• _DATA RECORDS_:
------------------------------------

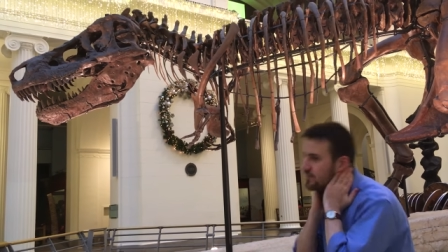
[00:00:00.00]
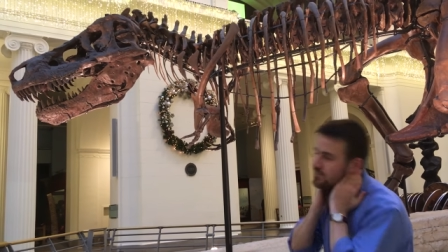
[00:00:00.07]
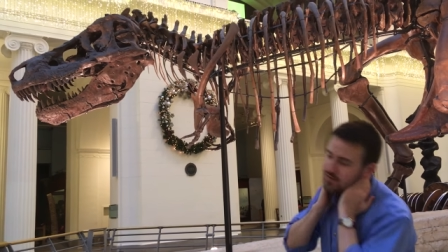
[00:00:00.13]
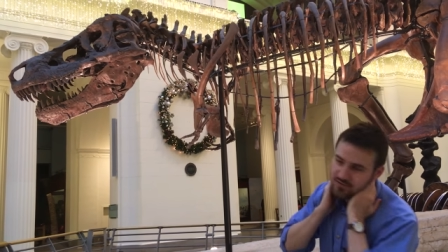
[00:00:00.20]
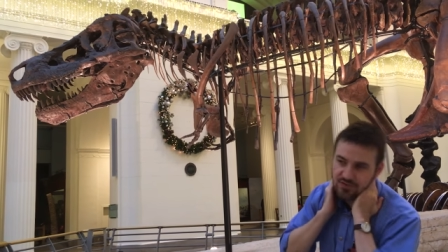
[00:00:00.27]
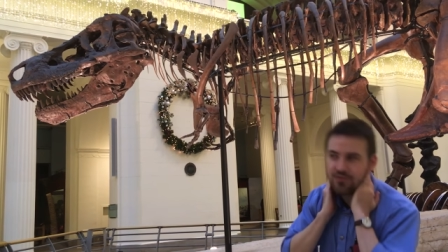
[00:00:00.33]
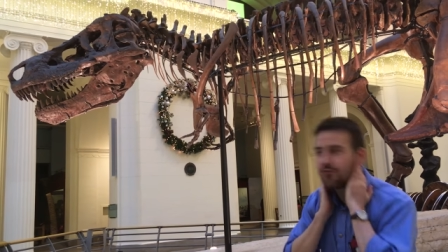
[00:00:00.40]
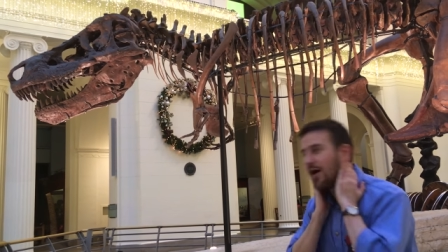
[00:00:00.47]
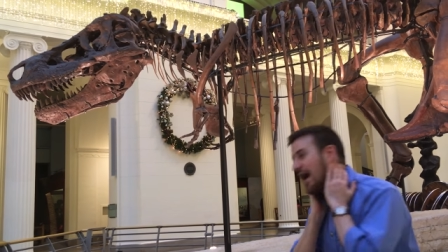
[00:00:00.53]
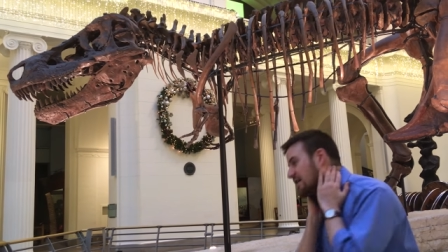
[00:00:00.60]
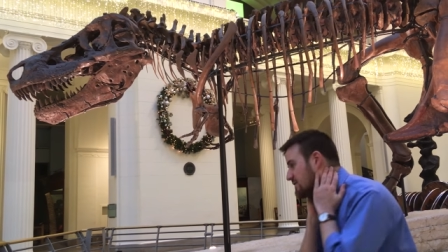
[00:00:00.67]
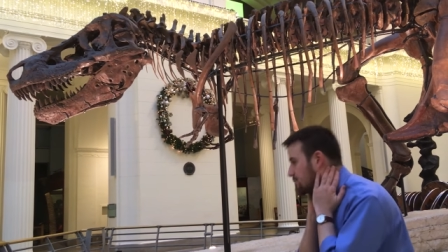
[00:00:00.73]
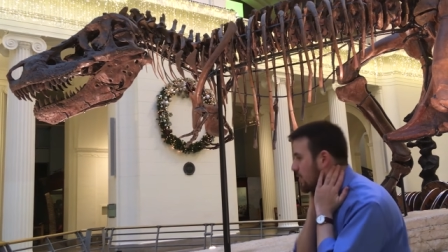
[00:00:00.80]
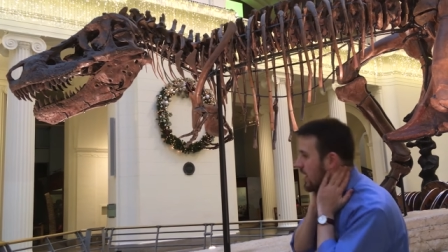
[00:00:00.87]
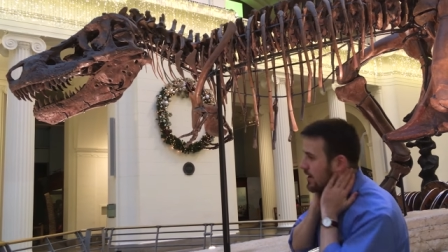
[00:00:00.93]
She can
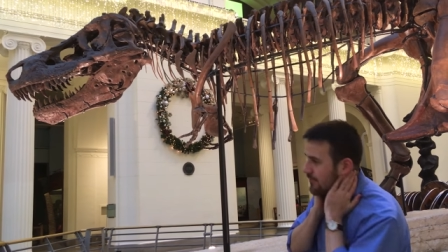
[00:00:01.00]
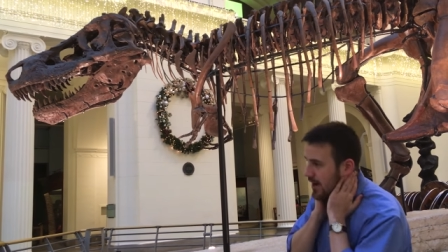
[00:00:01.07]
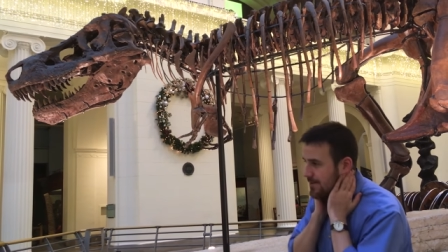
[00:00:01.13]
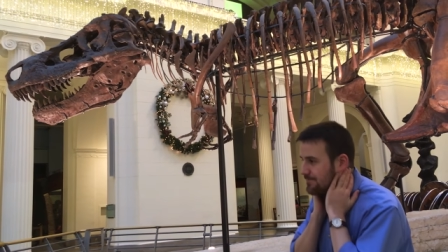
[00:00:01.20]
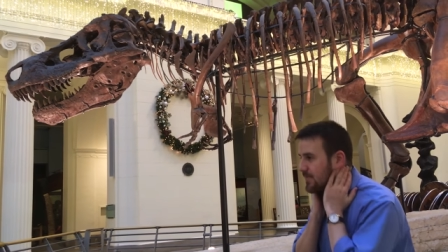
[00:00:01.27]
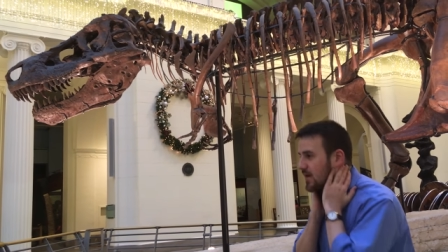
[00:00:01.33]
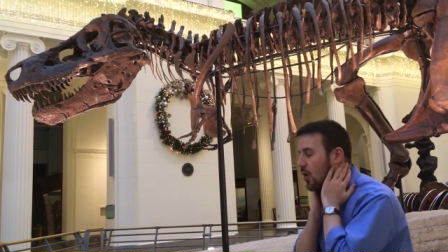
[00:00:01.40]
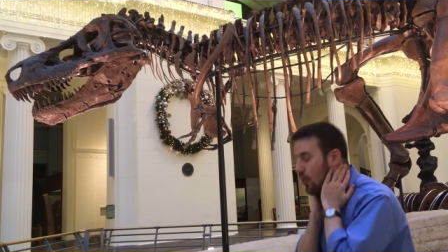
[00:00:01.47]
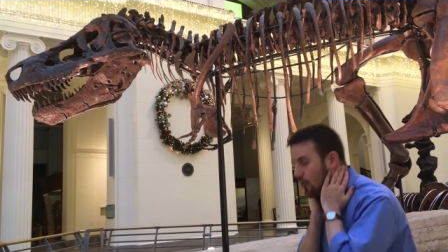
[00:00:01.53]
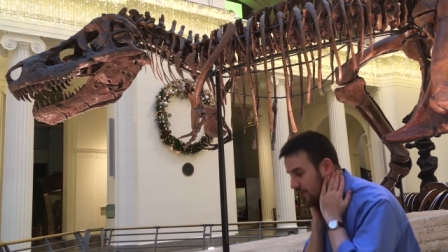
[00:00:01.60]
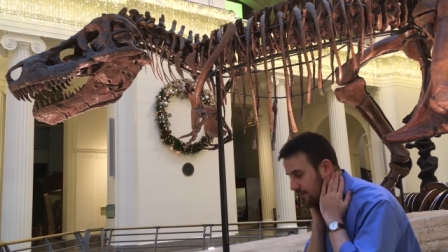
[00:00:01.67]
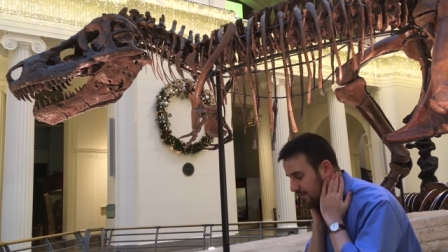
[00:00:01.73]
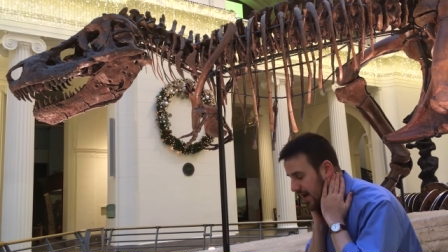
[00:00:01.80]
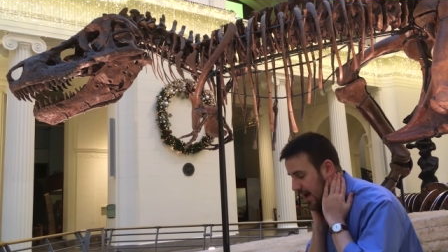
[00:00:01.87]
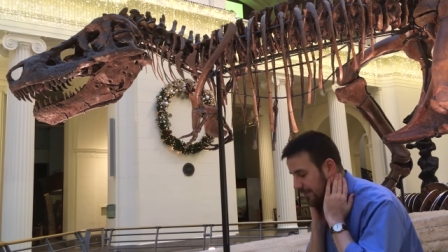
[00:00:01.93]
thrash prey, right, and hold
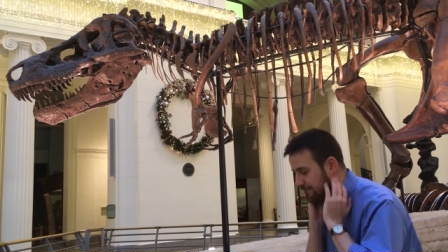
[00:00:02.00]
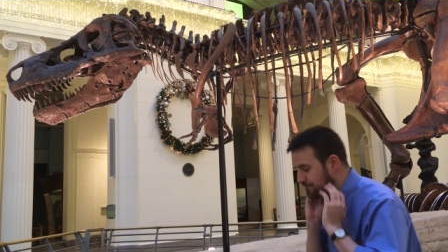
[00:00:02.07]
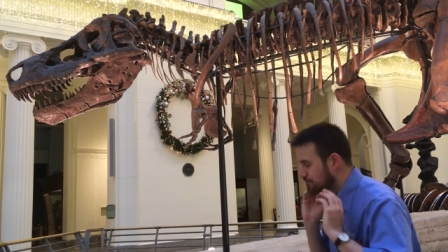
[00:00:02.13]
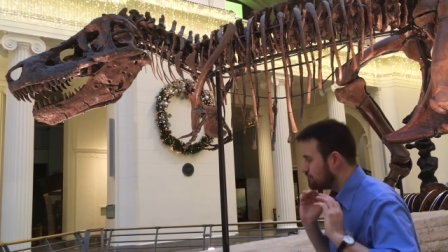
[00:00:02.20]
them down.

------------------------------------

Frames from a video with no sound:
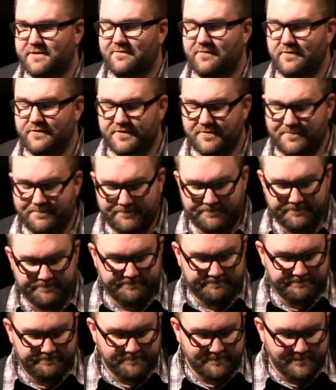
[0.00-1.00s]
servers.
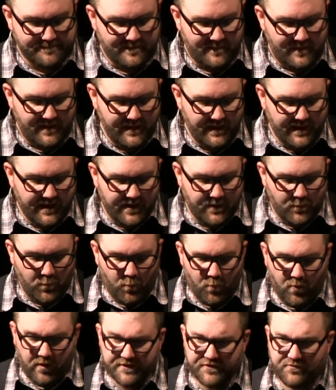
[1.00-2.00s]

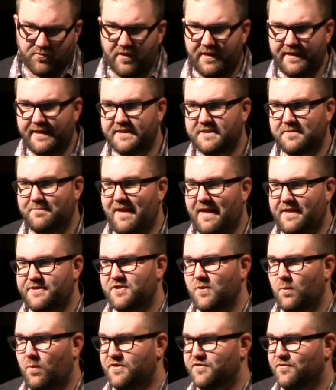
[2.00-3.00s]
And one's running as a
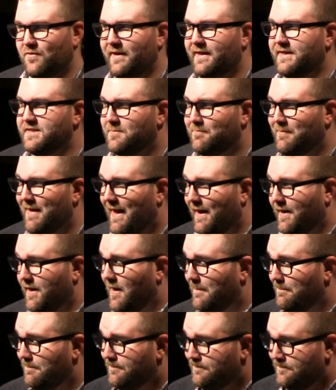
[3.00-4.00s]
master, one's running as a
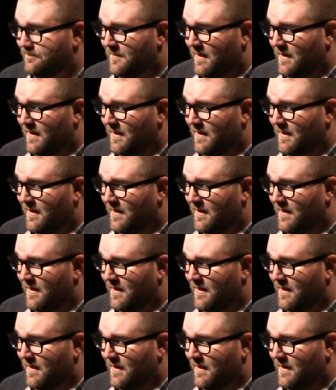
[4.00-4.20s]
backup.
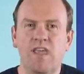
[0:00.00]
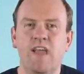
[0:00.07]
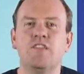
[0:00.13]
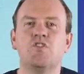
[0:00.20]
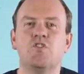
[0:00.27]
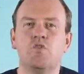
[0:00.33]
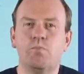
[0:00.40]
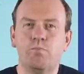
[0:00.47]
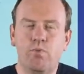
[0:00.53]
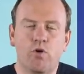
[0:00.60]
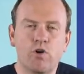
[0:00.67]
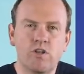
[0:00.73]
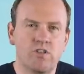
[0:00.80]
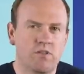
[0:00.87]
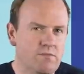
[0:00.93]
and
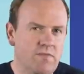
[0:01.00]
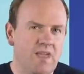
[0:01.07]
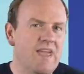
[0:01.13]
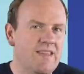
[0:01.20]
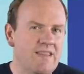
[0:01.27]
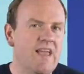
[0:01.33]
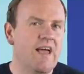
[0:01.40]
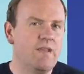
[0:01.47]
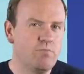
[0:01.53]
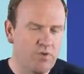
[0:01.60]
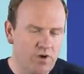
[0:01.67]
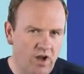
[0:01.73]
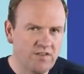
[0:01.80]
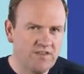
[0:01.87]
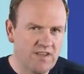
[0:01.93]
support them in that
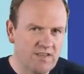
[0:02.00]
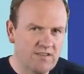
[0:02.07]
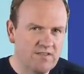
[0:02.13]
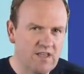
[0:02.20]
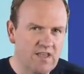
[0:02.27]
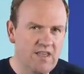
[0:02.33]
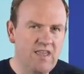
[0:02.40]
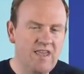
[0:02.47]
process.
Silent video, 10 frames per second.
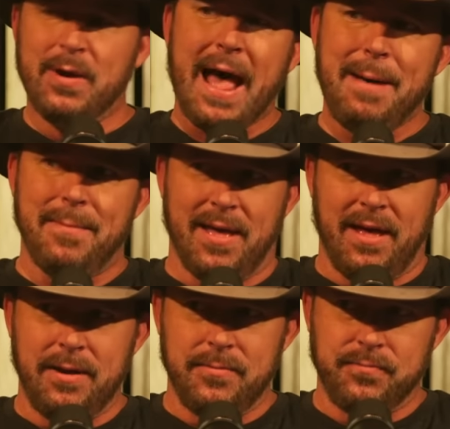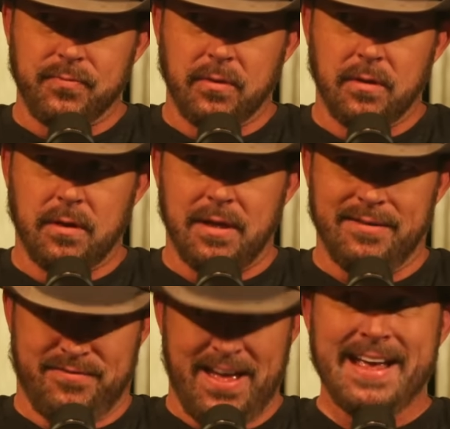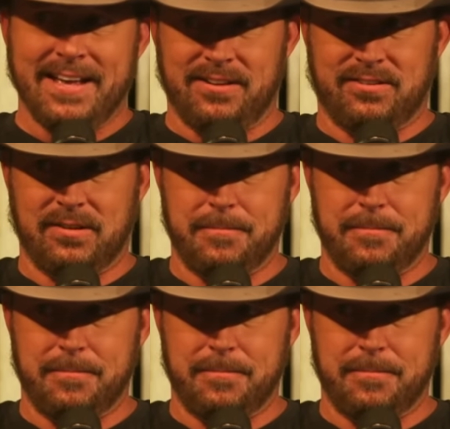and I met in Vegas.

------------------------------------

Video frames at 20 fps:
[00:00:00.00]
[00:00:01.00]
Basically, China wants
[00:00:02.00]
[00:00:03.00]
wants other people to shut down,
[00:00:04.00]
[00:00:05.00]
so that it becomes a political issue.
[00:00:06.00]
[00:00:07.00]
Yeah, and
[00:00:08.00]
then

------------------------------------

• _WHAT IS BEING ASKED_: The lines above starting at the one that holds "[00:00:00.07]" and ending at the one that holds "[00:00:01.40]" are to be written out exactly, ends included, and no pictures are to be copied.

• _EXERCISE RESPONSE_:
[00:00:00.07]
[00:00:00.13]
[00:00:00.20]
[00:00:00.27]
[00:00:00.33]
[00:00:00.40]
[00:00:00.47]
[00:00:00.53]
[00:00:00.60]
[00:00:00.67]
[00:00:00.73]
[00:00:00.80]
[00:00:00.87]
[00:00:00.93]
She can
[00:00:01.00]
[00:00:01.07]
[00:00:01.13]
[00:00:01.20]
[00:00:01.27]
[00:00:01.33]
[00:00:01.40]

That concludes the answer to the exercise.